Court Opinion

ID: 9746723
Source: CourtListenerOpinion
Date Created: 2023-08-27 14:35:08.55584+00
Date Added: 2024-06-11T07:25:16.324069
License: Public Domain

WIEAND, Judge,
concurring and dissenting:
I agree with the majority that the trial court correctly instructed the jury (1) on the standard of care for an orthopedic resident and (2) that a physician does not warrant a cure. For the reasons which follow, however, I respectfully dissent from the majority’s determination that the depositions of the defendant physician could not be read to the jury.
With respect to this issue, I would hold that the controlling authority is Pa.R.C.P. 4020(a)(2), which provides as follows:
(a) At the trial, any part or all of a deposition, so far as admissible under the rules of evidence, may be used against any party who was present or represented at the taking of the deposition or who had notice thereof if required, in accordance with any one of the following provisions:
(2) The deposition of a party ... may be used by an adverse party for any purpose.
This rule required that appellant be permitted to use Dr. Codario’s depositions, including the portion wherein he opined that the staph infection had entered the decedent’s blood stream through the ulcer under her cast.
The majority relies upon decisions of the Pennsylvania Supreme Court in Evans v. Otis Elevator Co., 403 Pa. 13, 168 A.2d 573 (1961) and Pennsylvania Company for Insurances on Lives and Granting Annuities, Trustee v. Phil*601adelphia, 262 Pa. 439, 105 A. 630 (1918).

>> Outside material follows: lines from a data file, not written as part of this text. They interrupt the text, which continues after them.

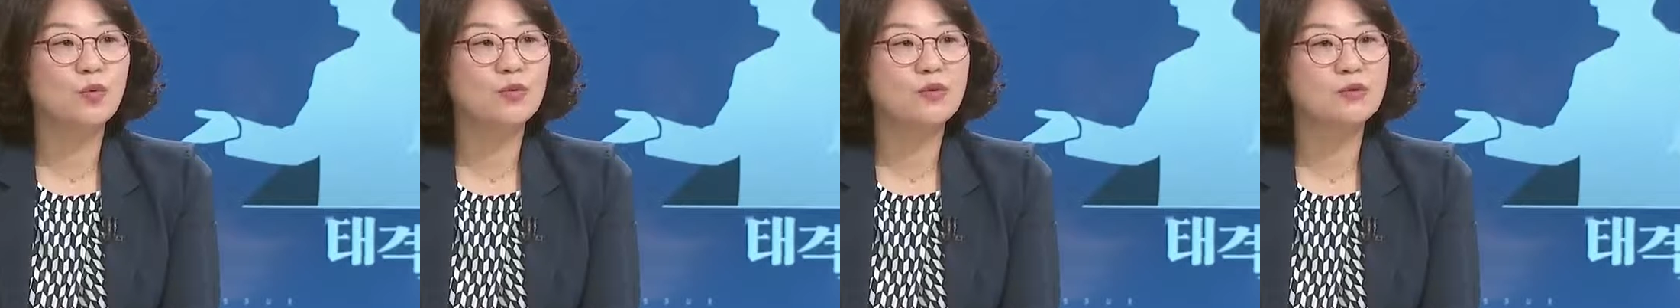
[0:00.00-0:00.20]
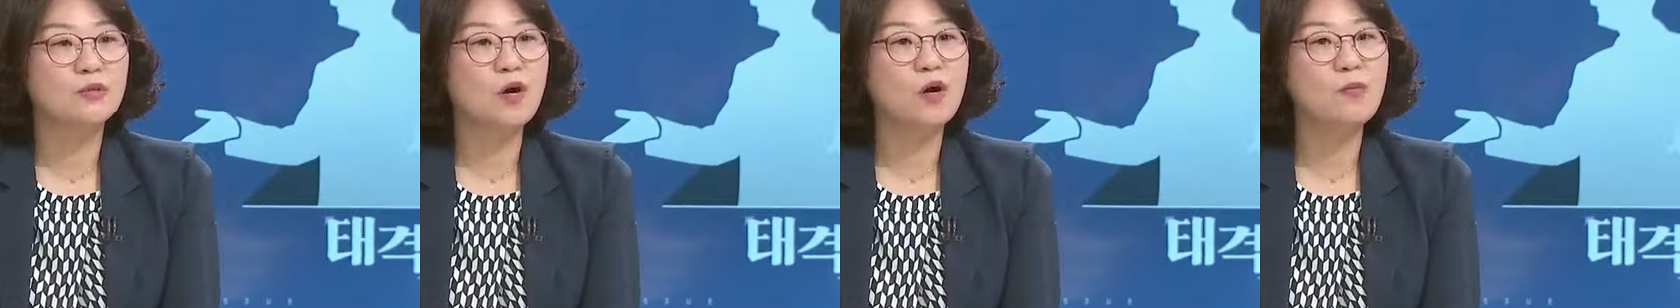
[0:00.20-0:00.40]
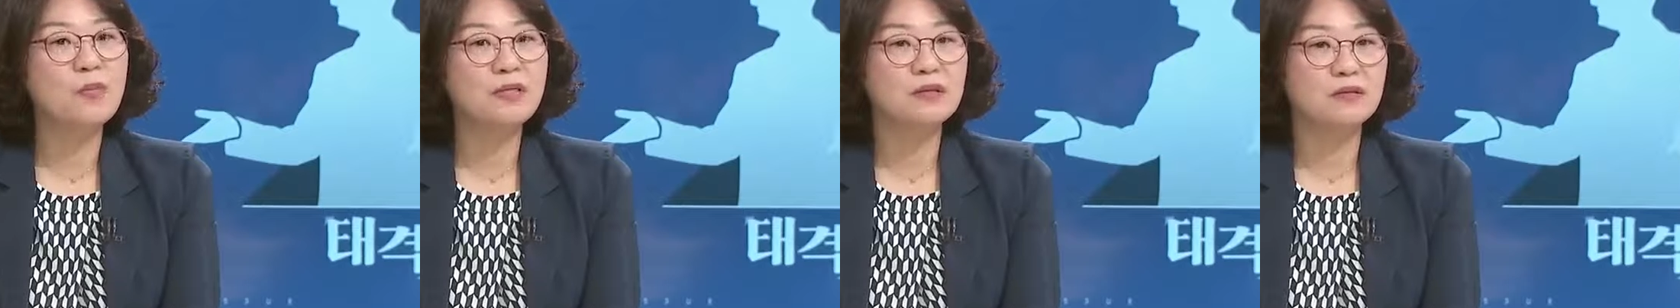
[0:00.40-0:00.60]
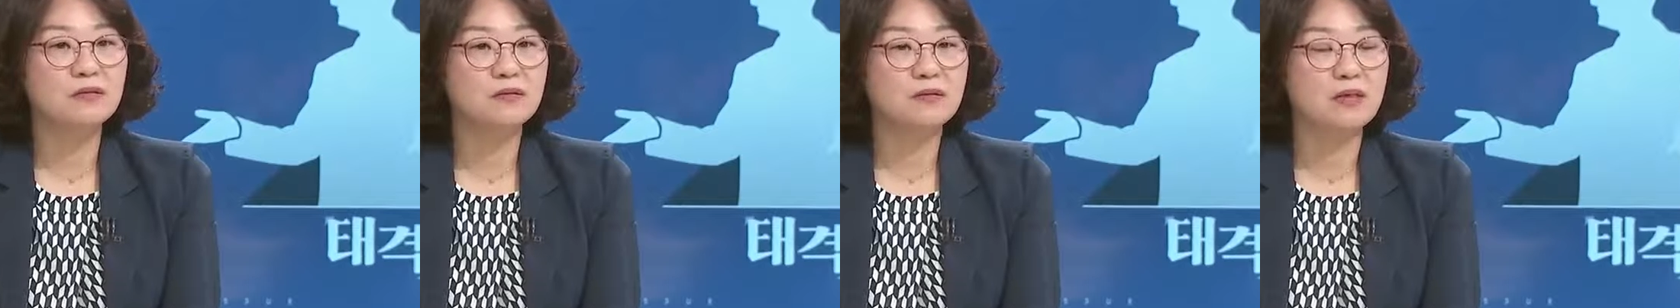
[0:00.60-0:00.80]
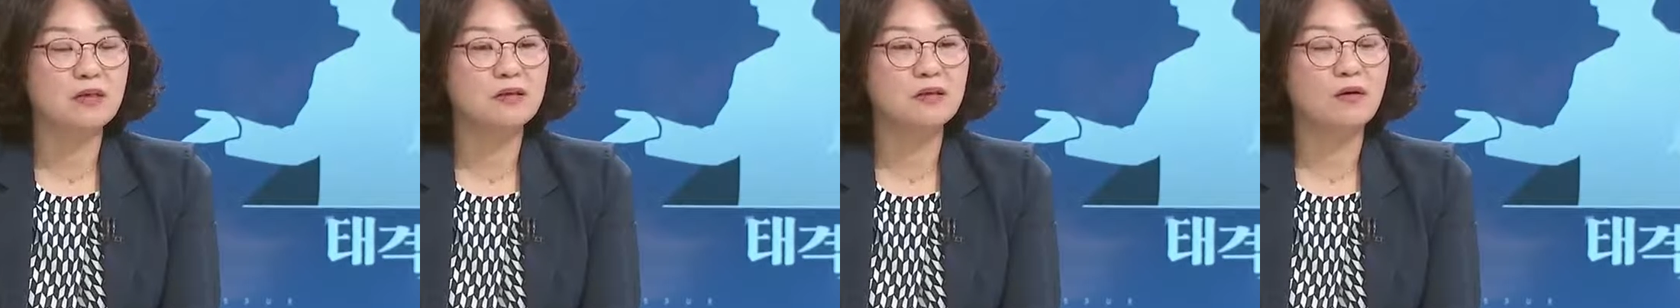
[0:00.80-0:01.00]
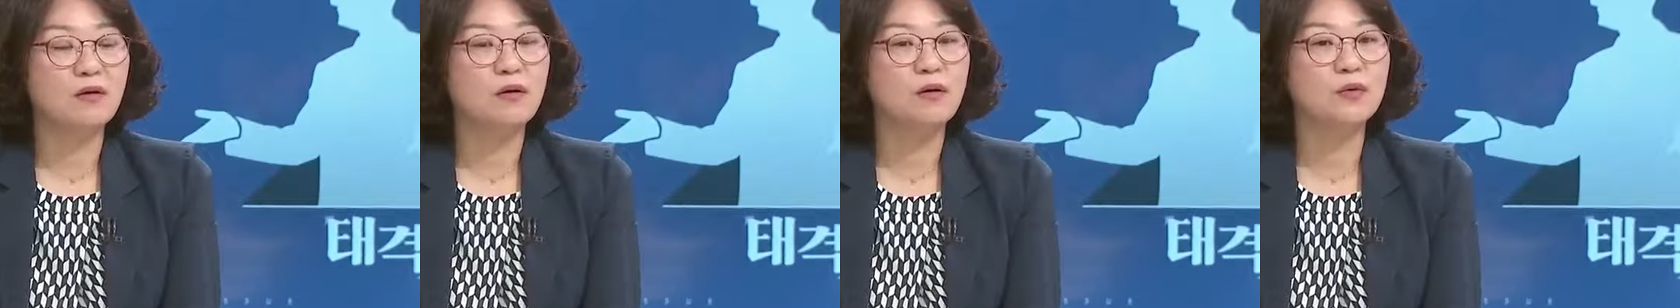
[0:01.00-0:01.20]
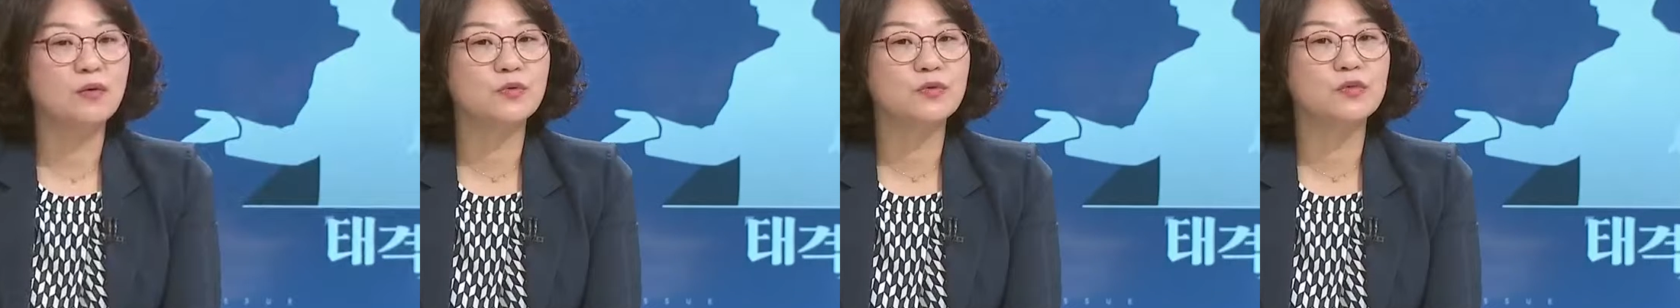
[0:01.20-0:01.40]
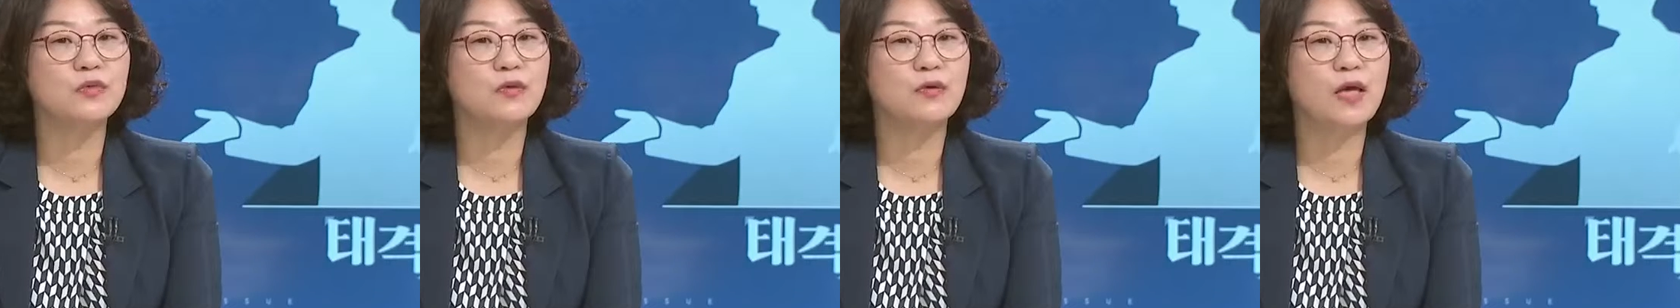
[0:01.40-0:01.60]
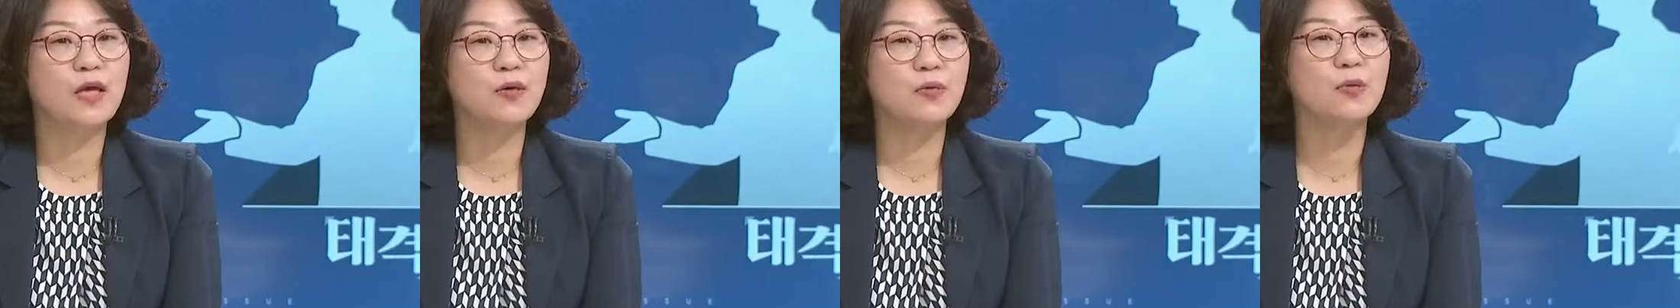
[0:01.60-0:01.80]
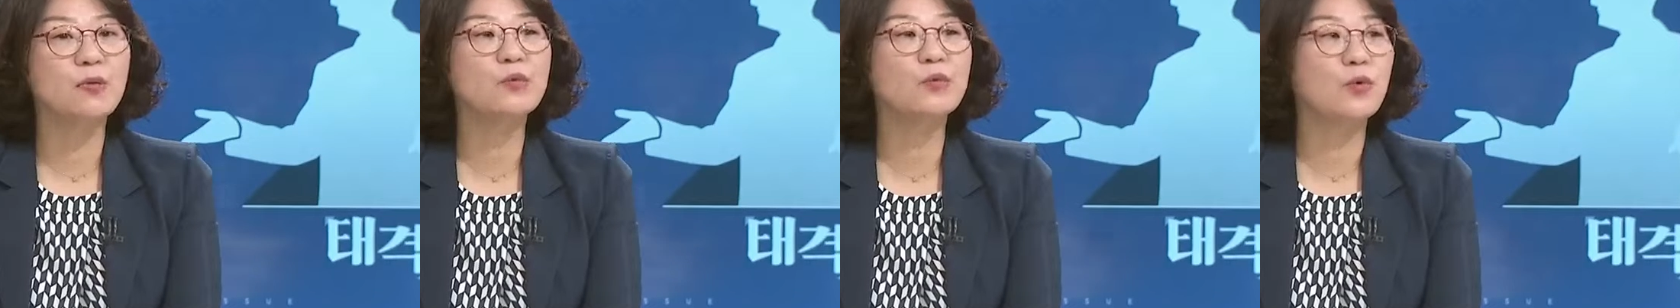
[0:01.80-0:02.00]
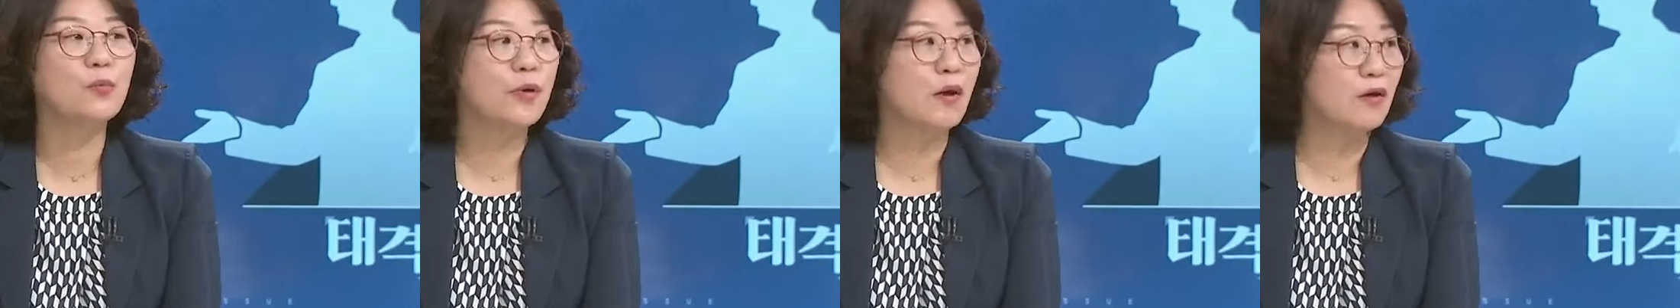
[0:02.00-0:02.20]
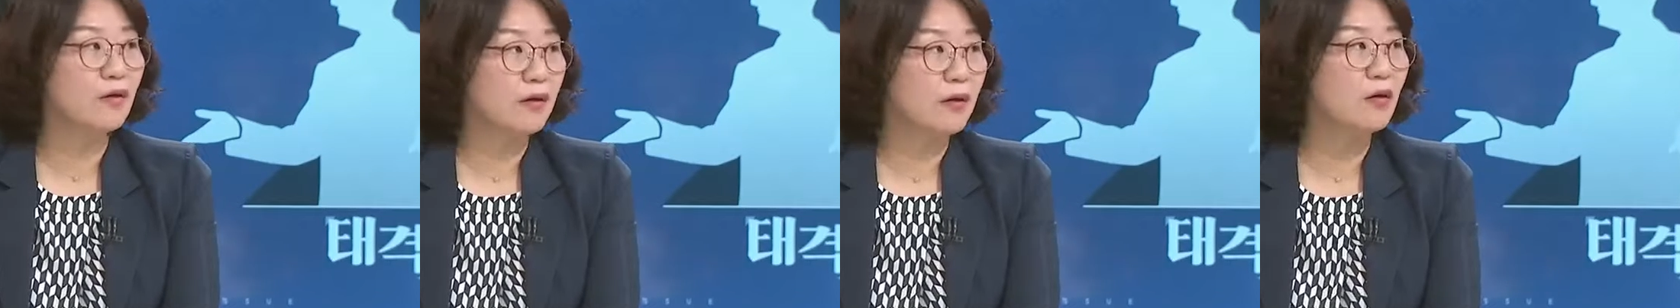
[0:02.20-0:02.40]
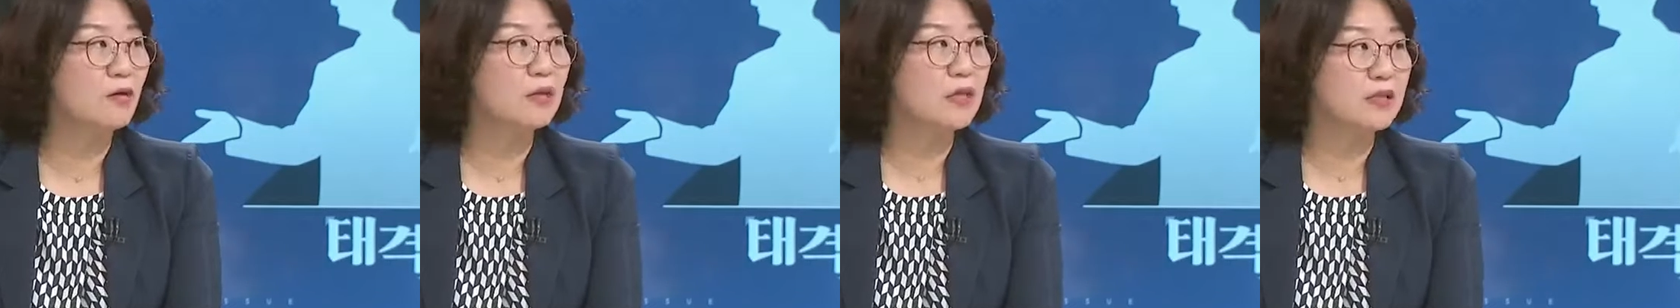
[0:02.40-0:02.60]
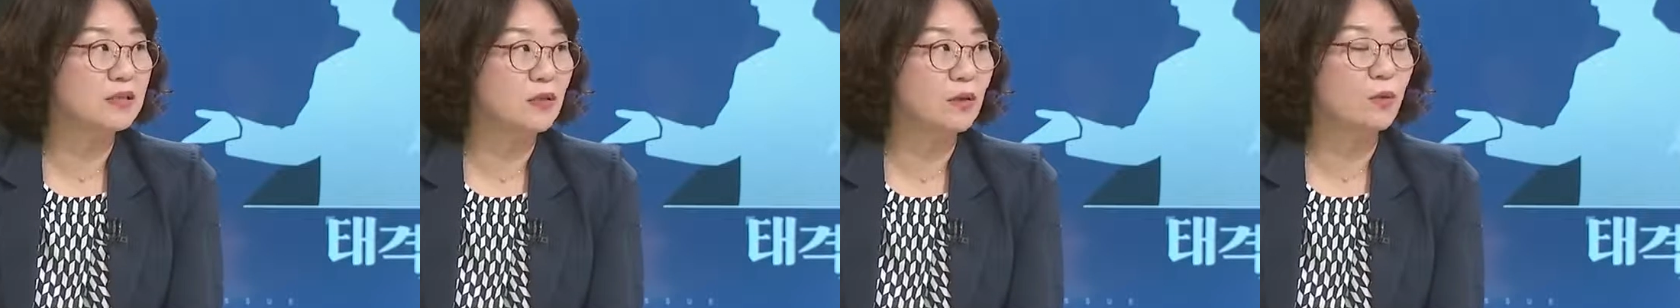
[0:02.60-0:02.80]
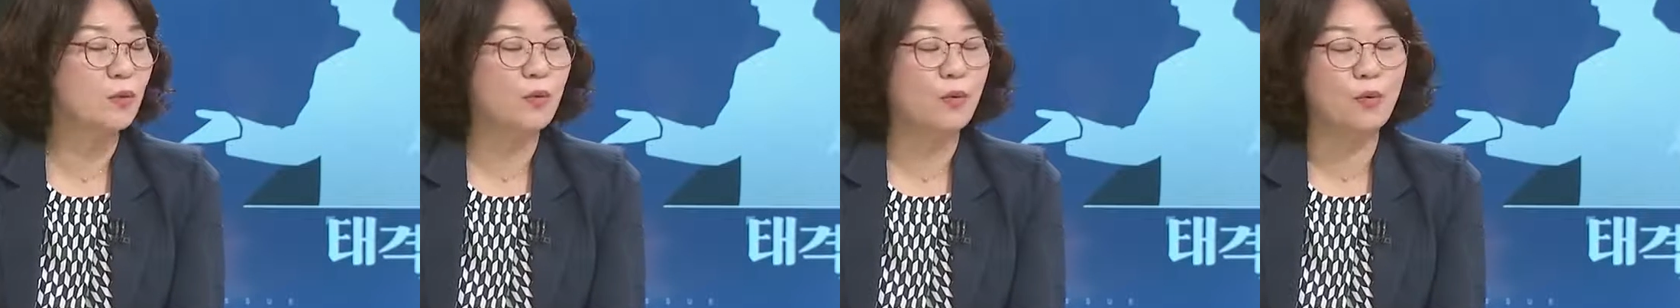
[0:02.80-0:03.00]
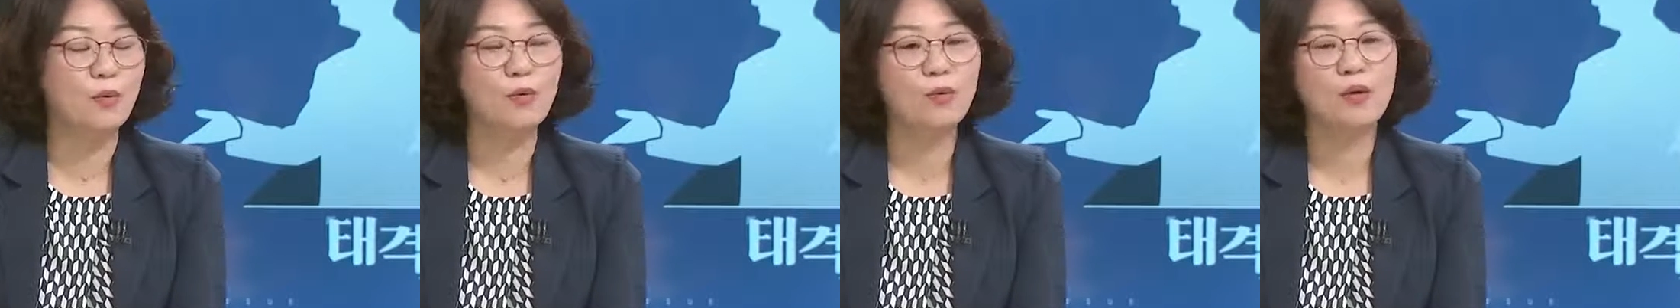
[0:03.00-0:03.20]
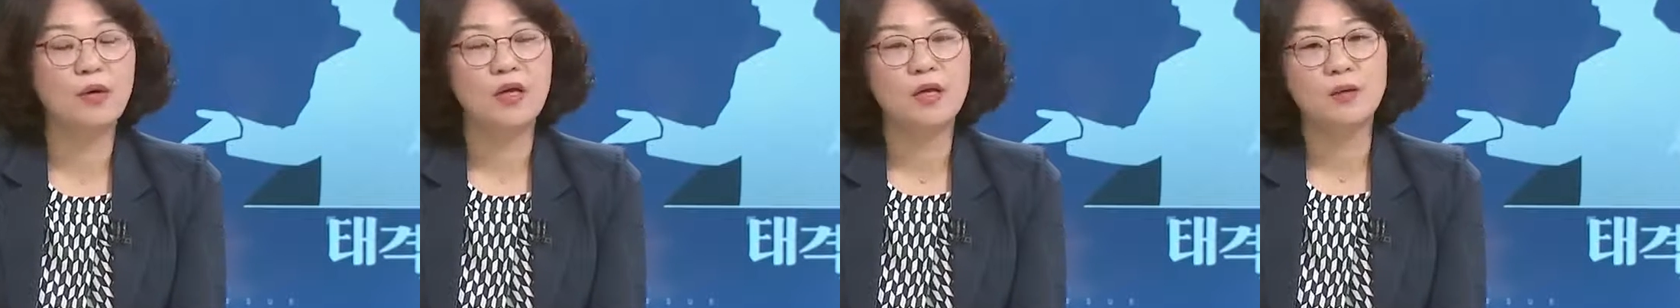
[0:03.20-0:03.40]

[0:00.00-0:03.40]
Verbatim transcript: 그 컨벤션 센터로서의 용도 변경이 있었고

These decisions do, as the majority correctly observes, hold that a witness cannot be compelled to give expert opinion testimony against his will. In those cases, however, the expert witness was an independent witness and not a party to the action. In the instant case, the testimony being offered by the plaintiff was that of a party defendant. Such testimony was admissible. It was not rendered inadmissible because the defendant, who was also a physician, had expressed a medical opinion.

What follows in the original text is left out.